La propagande pro-russe sur les réseaux sociaux est fragilisée par l'appel à reconnaître l'indépendance des territoires de l'est de l'Ukraine : cet appel de la Russie place la Centrafrique et la junte malienne dans une situation difficile. Vladimir Poutine aurait pu se contenter de reconnaître l'indépendance des territoires de Donetsk et Lougansk. Mais, sans doute pour tenter de réduire son isolement international, la Russie a choisi d'appeler les autres pays à réconnaître l'indépendance de l'est ukrainien : une dépêche AFP a relayé un communiqué1 du ministère des affaires étrangères (MAE) russe appelant "à suivre son exemple et à reconnaître l’indépendance de la République populaire de Donetsk et de la République populaire de Lougansk".

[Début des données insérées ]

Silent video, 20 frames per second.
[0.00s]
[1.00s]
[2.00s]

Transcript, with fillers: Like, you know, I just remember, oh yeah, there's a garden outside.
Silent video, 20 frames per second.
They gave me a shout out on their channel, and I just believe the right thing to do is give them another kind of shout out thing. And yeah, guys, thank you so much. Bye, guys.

Le rapprochement diplomatique du Mali et de la RCA devrait donc inciter le Colonel Goïta et le Président Toaudéra à répondre à l'appel du MAE russe : Si leur réponse est négative, cela contribuera à isoler la Russie sur la scène internationale, mais cela restera cohérent avec le discours russe repris sur les réseaux sociaux qui affirme depuis des années que la Russie veut aider le Mali à retrouver son intégrité territoriale.

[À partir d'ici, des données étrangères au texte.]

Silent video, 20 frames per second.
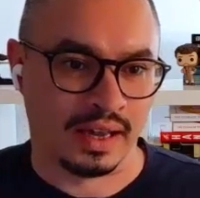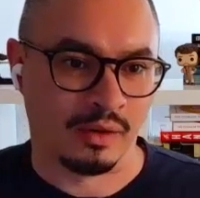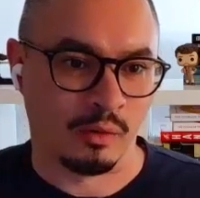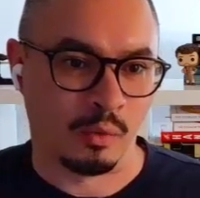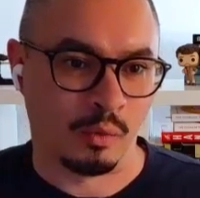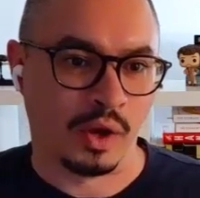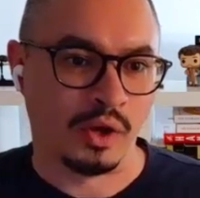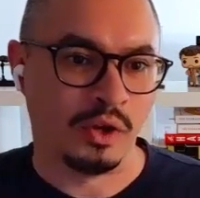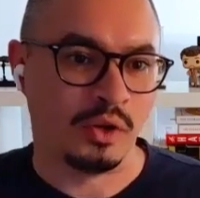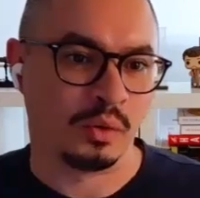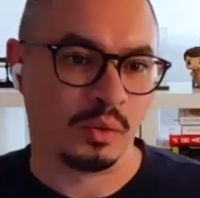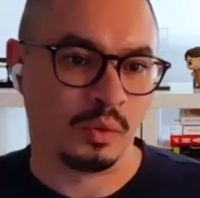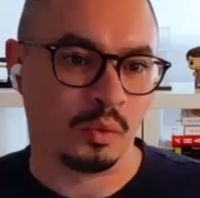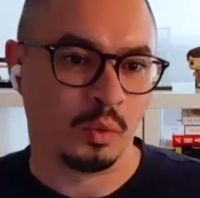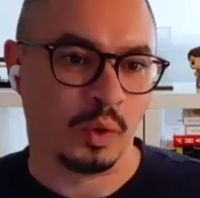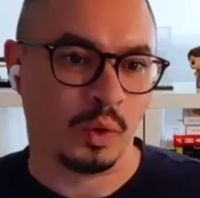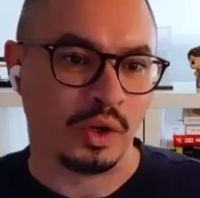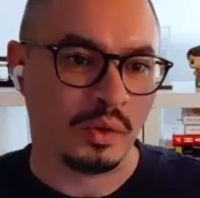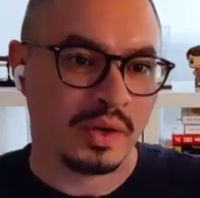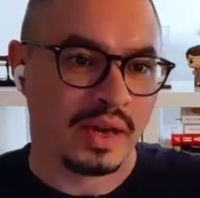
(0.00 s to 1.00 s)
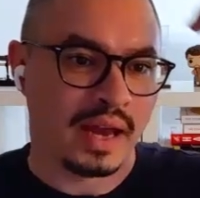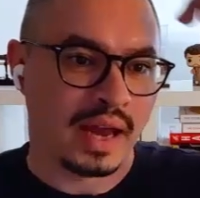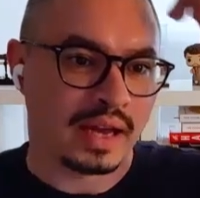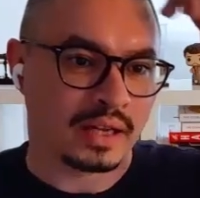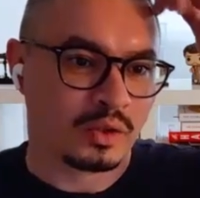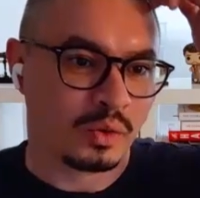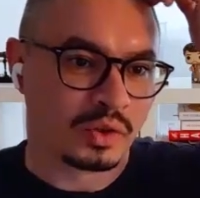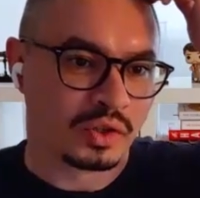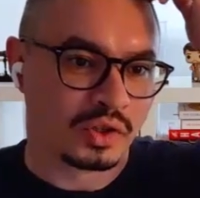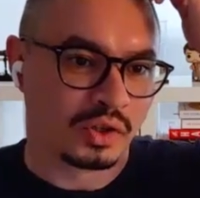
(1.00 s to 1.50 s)
And when you
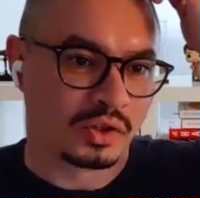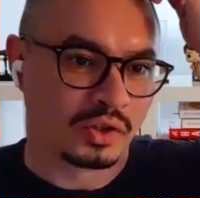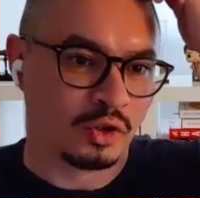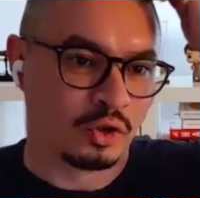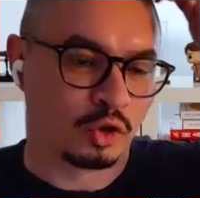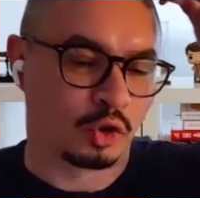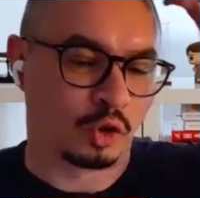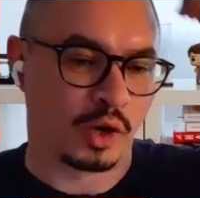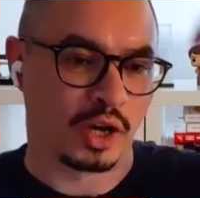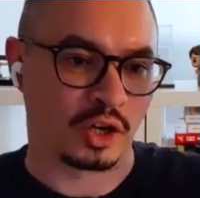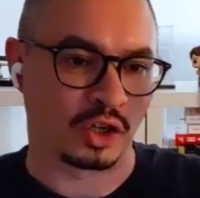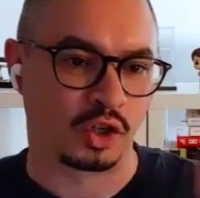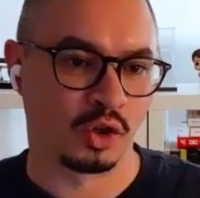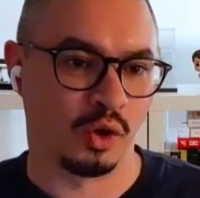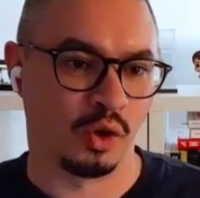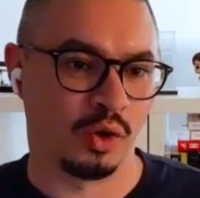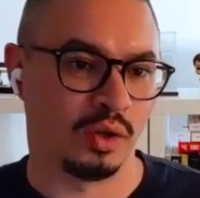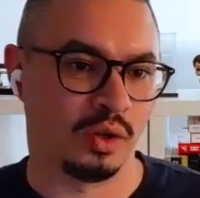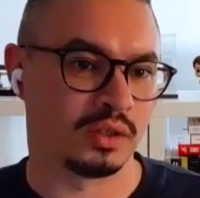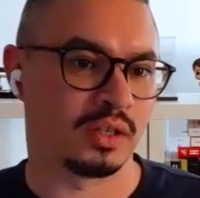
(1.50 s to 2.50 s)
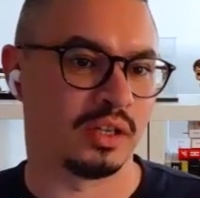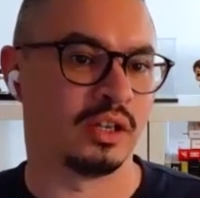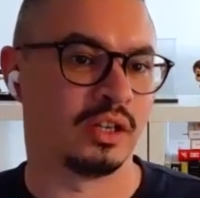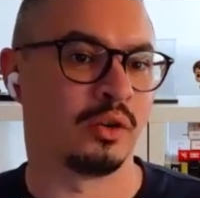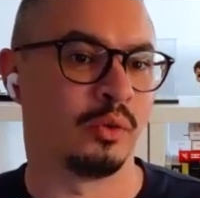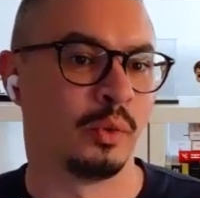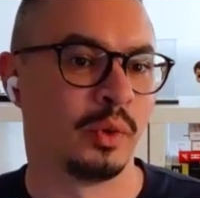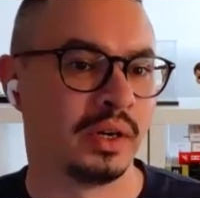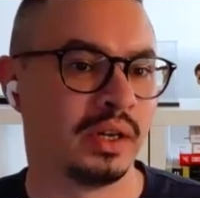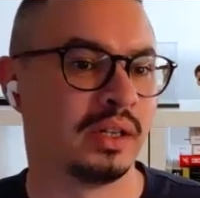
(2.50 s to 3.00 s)
get to a certain threshold,
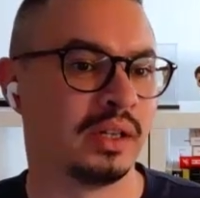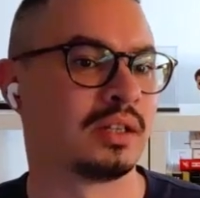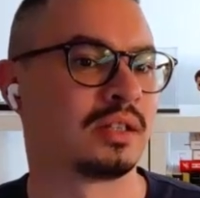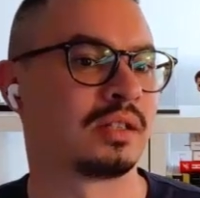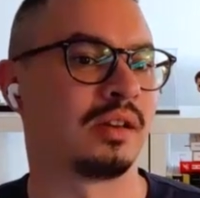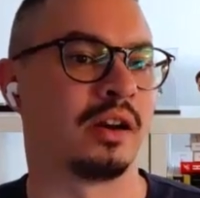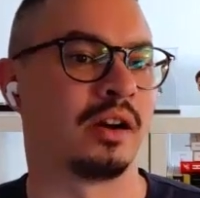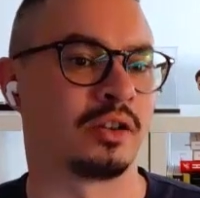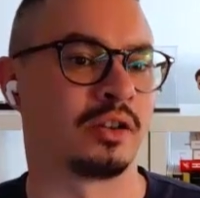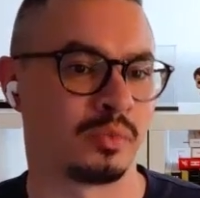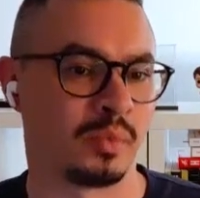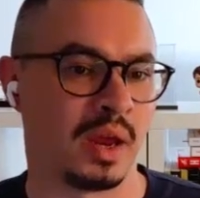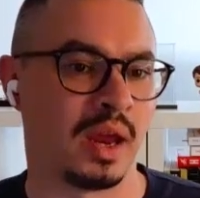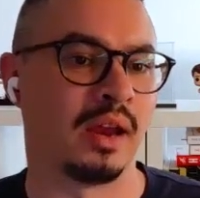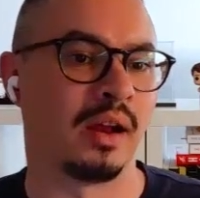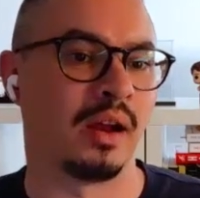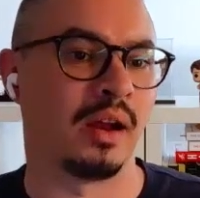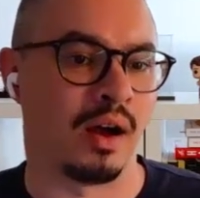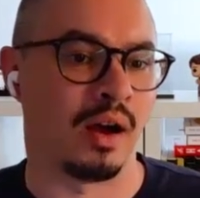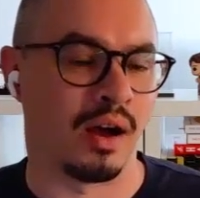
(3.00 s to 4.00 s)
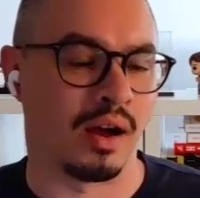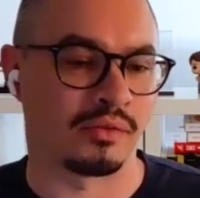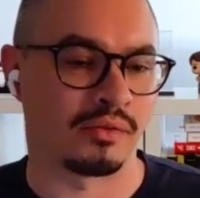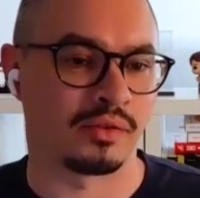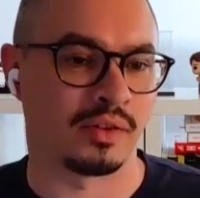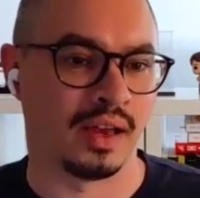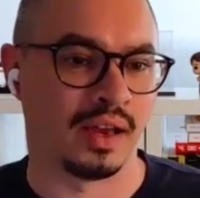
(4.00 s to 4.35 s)
it really starts paying off.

La crise ukrainienne fragilise donc la propagande russe à destination des réseaux sociaux maliens : depuis 2013, des acteurs bamakois voulaient profiter de l'opération anti-terroriste de l'armée française et espéraient que la France se lancerait aussi dans une guerre contre le MNLA. La France n'ayant pas répondu à cette attente, des opérations informationnelles ont été lancées sur les réseaux sociaux afin d'expulser l'armée française et de la remplacer par des forces russes (comme celles du groupe Wagner) qui n'hésiteraient pas à s'attaquer aux touaregs : la diplomatie russe a donc décidé de soutenir ce discours2 et a promis de soutenir l'intégrité territoriale malienne, donc , en creux, de refuser l'indépendance de l'Azawad. Mais quelle crédibilité reste-t-il à un discours russe ou pro-russe qui appelle à l'indépendance d'un côté, et la refuse de l'autre?

Un autre axe de la propagande pro-russe est d'accuser l'occident de néo-colonialisme : comment ce discours pro-russe "anti-néo-colonialiste" peut-il rester crédible quand la Russie annexe la Crimée, et bientôt l'est ukrainien, ou plus?

En revanche, si la réponse du Mali et de la RCA était positive, alors le colonel Goïta serait obligé de reconnaître l'indépendance de l'Azawad, sauf à adopter une position dont la duplicité risquerait de miner sa crédibilité : pourquoi être pour l'indépendance de l'est ukrainien, et contre celle de l'Azawad?

En résumé : du fait de l'appel du MAE russe, dans tous les cas, la propagande pro-russe est décrédibilisée. Quant à Assimi Goïta, il a le choix entre deux positions perdantes : reconnaître l'indépendance (ou au minimum une réelle autonomie) de l'Azawad, ou bien la refuser et décrédibiliser la Russie, qui l'a porté au pouvoir.